= Beachhead (board game) =

Cover art by Rodger B. MacGowan, 1980

Beachhead, subtitled "A Game of Island Invasions in the South Pacific 1942–1944", is a board wargame published by Yaquinto Publications in 1980 that simulates amphibious landings in the Pacific Theatre during World War II.

==Gameplay==
Beachhead is a two-player wargame in which one player controls American forces trying to make an amphibious landing, and the other player controls the Japanese defenders. The game is packaged in an LP record-style folder, with a generic hex grid map of a beach backed by jungle printed on the inside cover. Four hundred counters represent various infantry units as well as machine gunners, tanks and other combat equipment. An American "hero" counter, "Sgt. Stryker", can be used to provide close combat attack bonuses.

===Setup===
The Japanese player sets up their units facedown so that the American player cannot know the types of units and strengths. The American units are placed face up.

===Movement and combat===
The game system uses an alternating system of turns. Each game turn, the players roll dice for initiative, the winner going first. The two players have the following phases:
- American
  - Bombardment, Airstrikes, Indirect Fire
  - Direct Fire
  - Movement
  - Close Assault
- Japanese
  - Indirect fire
  - Direct fire
  - Movement
When both players have gone, this completes one game turn, representing 20 minutes of game time.

Additional optional rules include Banzai charges, smoke and close assaults.

===Scenarios===
The two scenarios simulate a generic (non-historic) amphibious landing on a small Pacific island, using a non-specific map of a jungle beach printed on the inside cover of the game folder. The two scenarios are:
- "Opposed Landing": The Americans try to land and force their way off the beachhead against a prepared defense.
- "Banzai!": The Japanese defenders try to use a Banzai charge to retake a jungle plantation.

===Victory conditions===
In the "Opposed Landing" scenario, the American player wins by earning a predetermined number of victory points, which are accumulated for each unit that crosses a predetermined terrain line, indicating that the unit has moved off the beachhead. The Japanese player wins by preventing this.

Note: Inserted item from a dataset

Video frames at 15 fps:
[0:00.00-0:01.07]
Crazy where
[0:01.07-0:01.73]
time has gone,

In the "Banzai!" scenario, the Japanese win by retaking the plantation before the end of the game. The American wins by preventing this.

==Publication history==
In 1980, Yaquinto released four wargames packaged in LP-style folders, with the maps printed on the inside cover of the folder, one of them being Beachhead, a game designed by Michael Matheny, with cover art by Rodger B. MacGowan.

==Reception==
In Issue 31 of The Space Gamer Nick Schuessler found the "Physical quality of the components is excellent" and that "except for the bulge of the counters, the [LP folder packaging] works fairly well." He did question the replayability of the game, noting, "With the limited number of scenarios and the fixed map, it is possible that Beachhead might 'wear out'." Despite this, Schuessler concluded on a positive note, saying, "[Game designer Michael] Matheny has given us a good, solid design. He avoided the error of taking European combat and calling the trees 'jungle' instead of 'forest.' The landing craft rules demonstrate the problems of amphibious invasion. Beachhead moves the 'beer and pretzels' game up to the 'dry white and cheese' level - a hearty offering with delicate overtones. Highly recommended as one of the best values of 1980."

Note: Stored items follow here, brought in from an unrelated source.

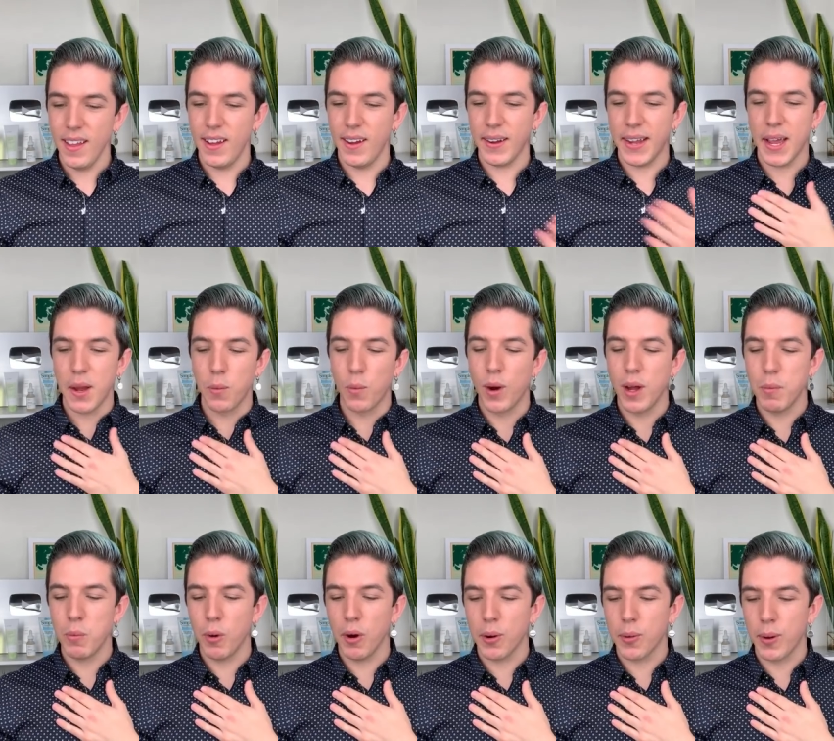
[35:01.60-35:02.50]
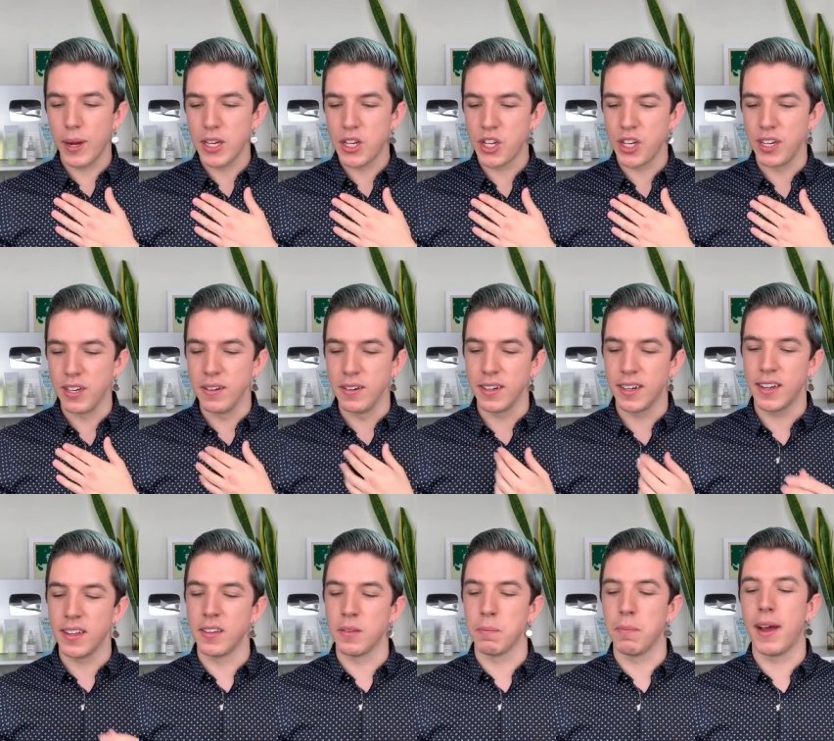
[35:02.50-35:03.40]
Okay, one more question,
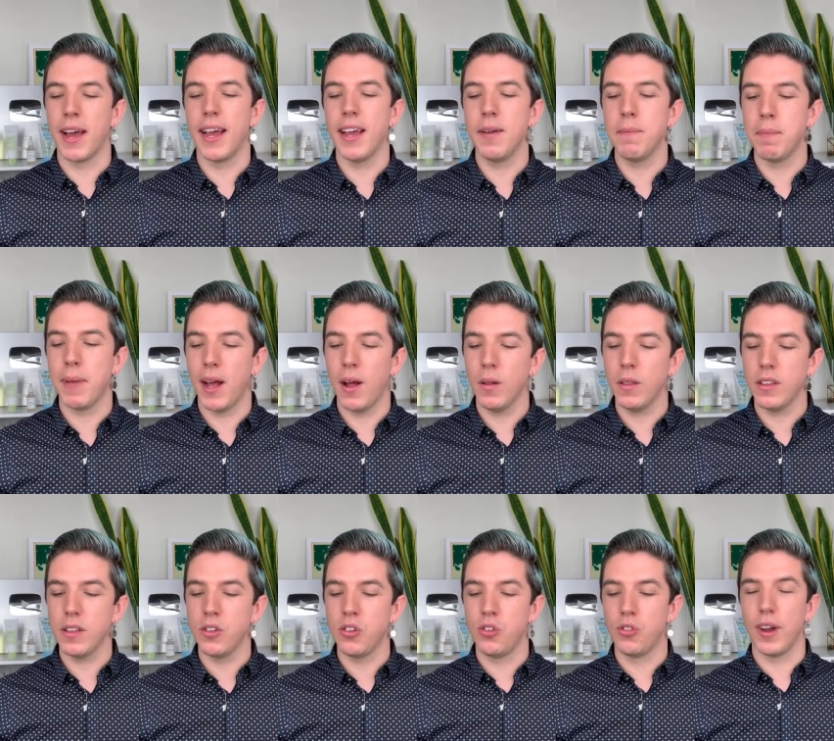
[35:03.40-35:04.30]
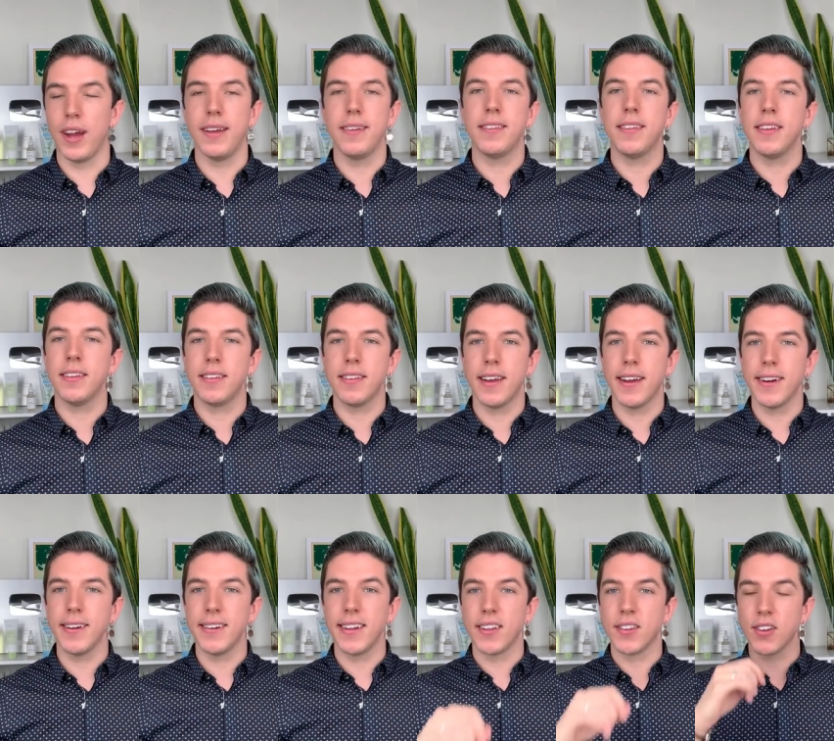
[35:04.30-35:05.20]
because my mouth is dry as the
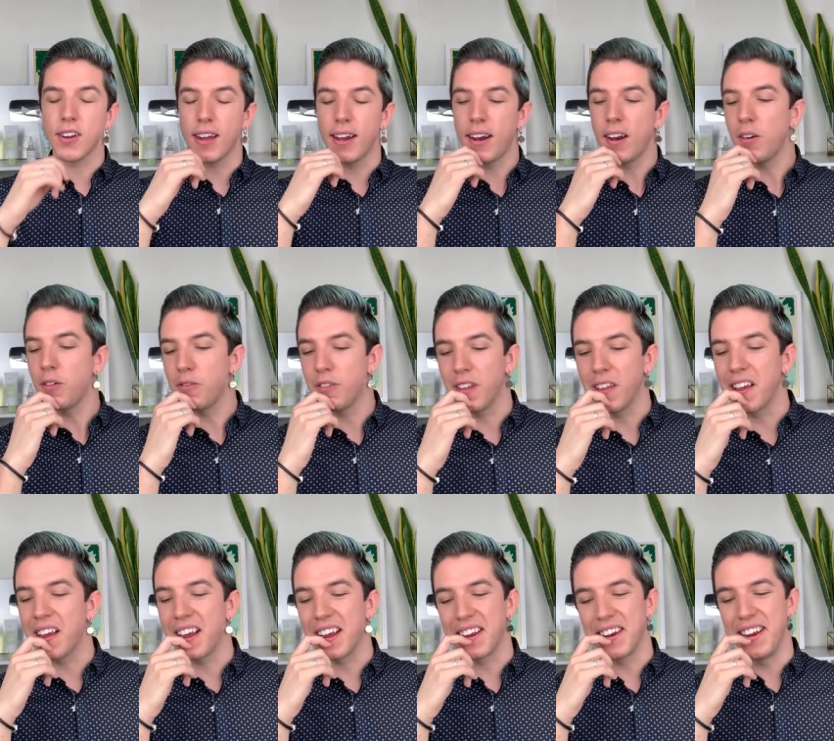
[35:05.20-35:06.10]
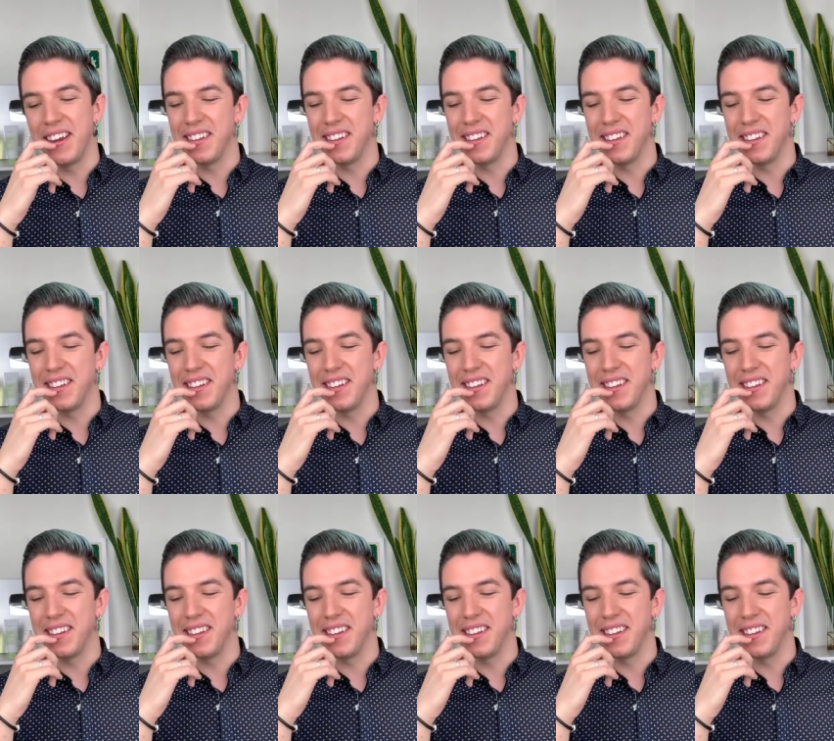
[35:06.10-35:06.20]
Sahara Desert and I don't feel like I can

In Issue 101 of Campaign, Kevin Pollock called Beachhead "perhaps the most interesting of the four [Yaquinto] games released in this [LP folder] format." Although Pollock admired the quality of the components, he was not a fan of the LP folder, saying that "the problem of unit [counter] storage, however, will persist as long as the games are packaged this way." Pollock also liked the facedown Japanese markers at the start of each scenario, but thought that Japanese placement should be completely hidden, otherwise "The Americans will still know where to bombard." He concluded, "I like Beachhead. It's tough for the Japanese, if they don't stop the Americans on the beaches, but the challenge is too good to pass up. Just finding an optimum setup for the Japanese can be a game in itself. That's quite a bit for only $7.00."

Joseph Miranda reviewed the game for Fire & Movement and felt the sides were mostly balanced by differing advantages. The Japanese player benefited from hidden units while the American player could use overwhelming fire support, albeit risking running out of time to take their objectives if they fired for too long. Miranda felt banzai charges were over-modelled but the American player could often win despite heavy losses, and concluded "not a bad effort."